• _Your task_: Skip the pictures and repeat each line of the data exactly.

Excerpted records below:

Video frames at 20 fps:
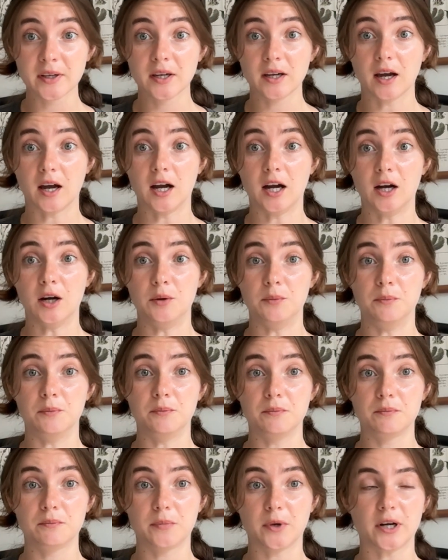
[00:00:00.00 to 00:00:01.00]

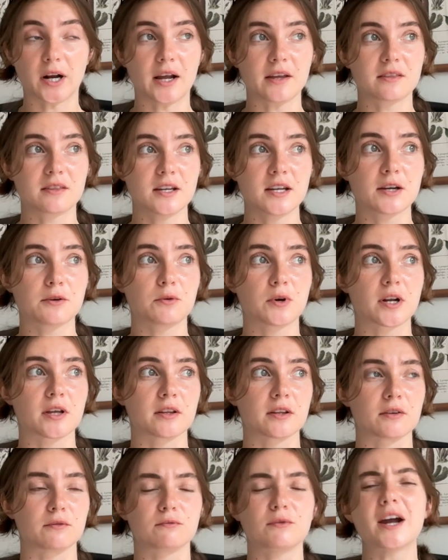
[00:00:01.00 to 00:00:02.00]
But I think
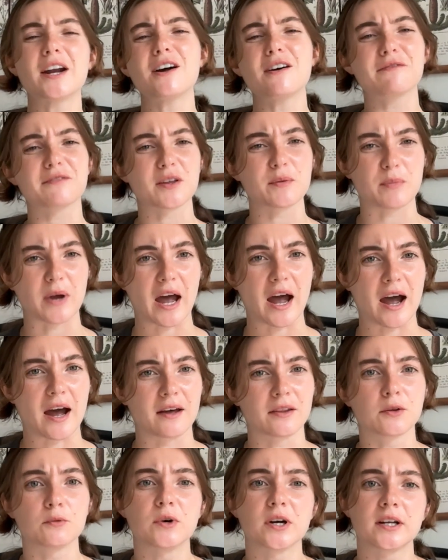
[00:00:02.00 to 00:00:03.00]
right off the bat,
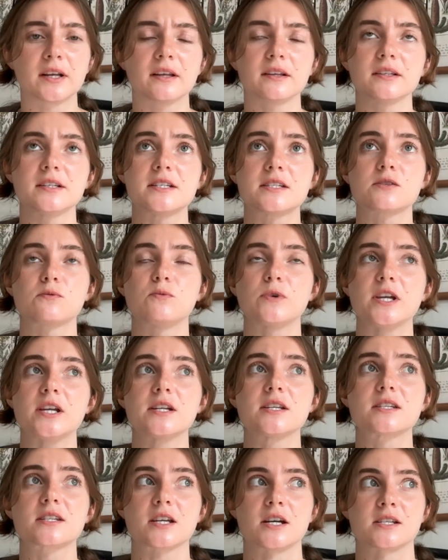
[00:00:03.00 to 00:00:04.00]
the one at least we
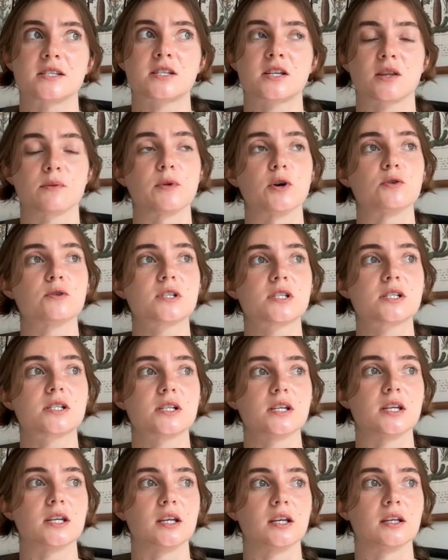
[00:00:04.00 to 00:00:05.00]
discussed the most
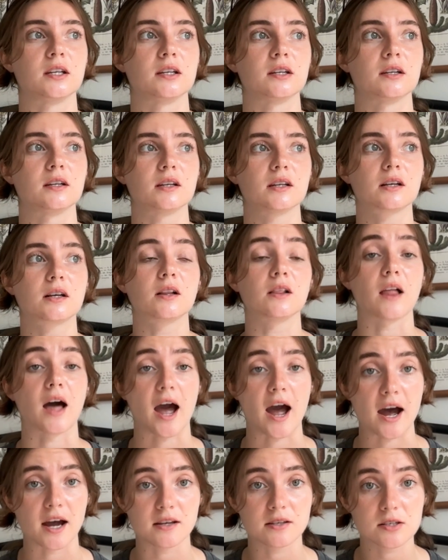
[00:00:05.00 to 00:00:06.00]
in
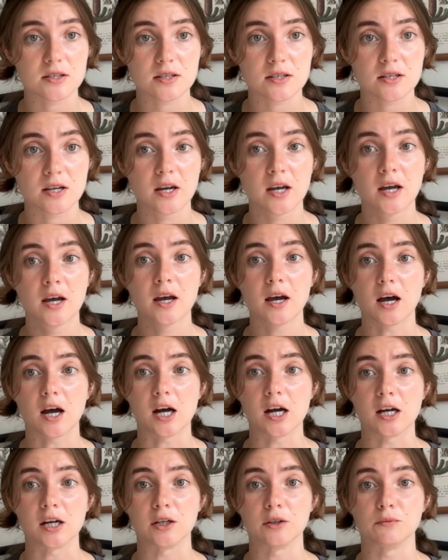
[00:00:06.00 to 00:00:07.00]
class,
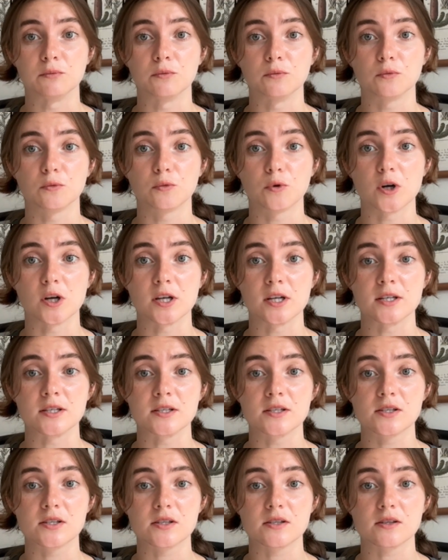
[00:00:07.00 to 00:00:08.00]

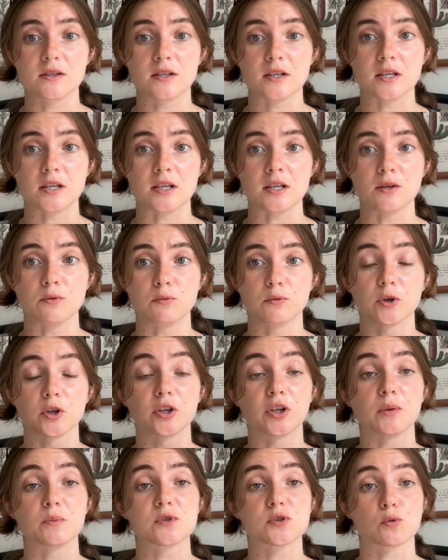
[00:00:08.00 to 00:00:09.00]
was the
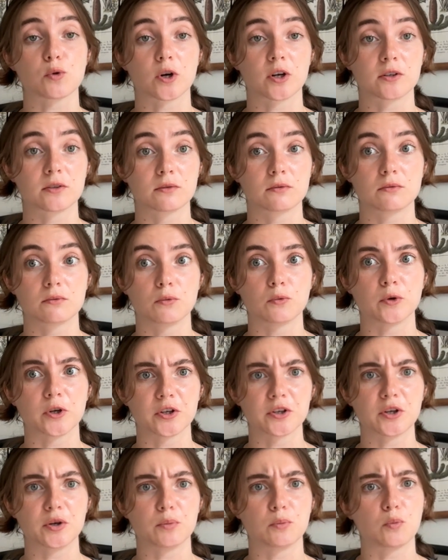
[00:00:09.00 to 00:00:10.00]
William
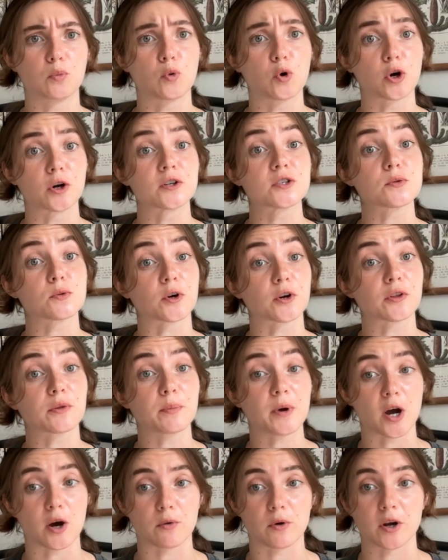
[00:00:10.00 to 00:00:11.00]
Wordsworth
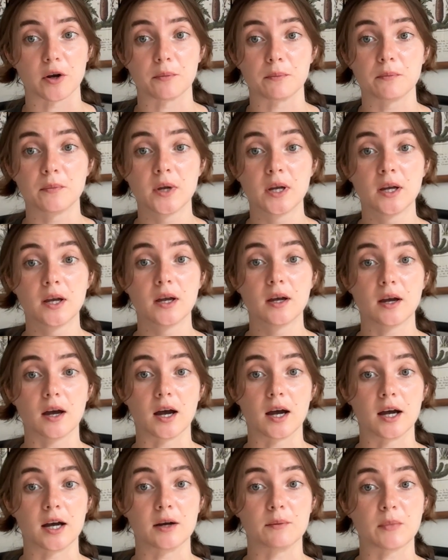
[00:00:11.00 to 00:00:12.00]
poem,
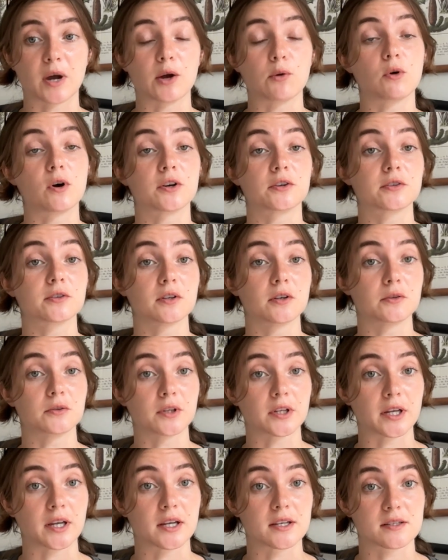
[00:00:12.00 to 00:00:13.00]
I Wandered
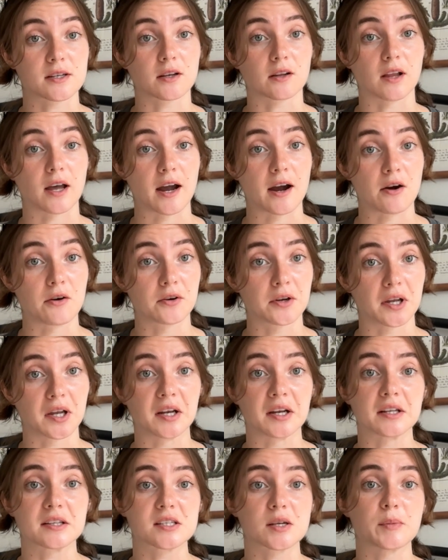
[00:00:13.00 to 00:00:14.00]
Lonely as a Cloud, and
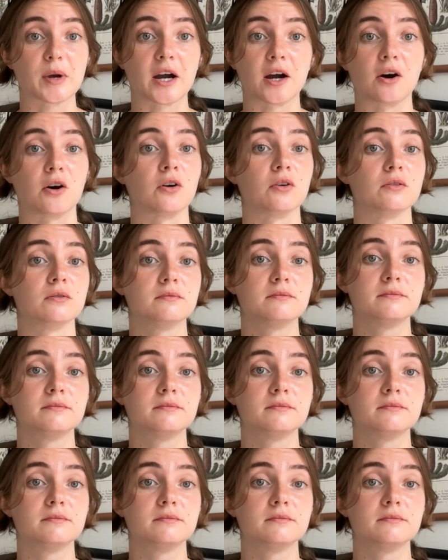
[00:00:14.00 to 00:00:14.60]
it's about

End of Excerpted records.

• _Completed task_:
Video frames at 20 fps:
[00:00:00.00 to 00:00:01.00]

[00:00:01.00 to 00:00:02.00]
But I think
[00:00:02.00 to 00:00:03.00]
right off the bat,
[00:00:03.00 to 00:00:04.00]
the one at least we
[00:00:04.00 to 00:00:05.00]
discussed the most
[00:00:05.00 to 00:00:06.00]
in
[00:00:06.00 to 00:00:07.00]
class,
[00:00:07.00 to 00:00:08.00]

[00:00:08.00 to 00:00:09.00]
was the
[00:00:09.00 to 00:00:10.00]
William
[00:00:10.00 to 00:00:11.00]
Wordsworth
[00:00:11.00 to 00:00:12.00]
poem,
[00:00:12.00 to 00:00:13.00]
I Wandered
[00:00:13.00 to 00:00:14.00]
Lonely as a Cloud, and
[00:00:14.00 to 00:00:14.60]
it's about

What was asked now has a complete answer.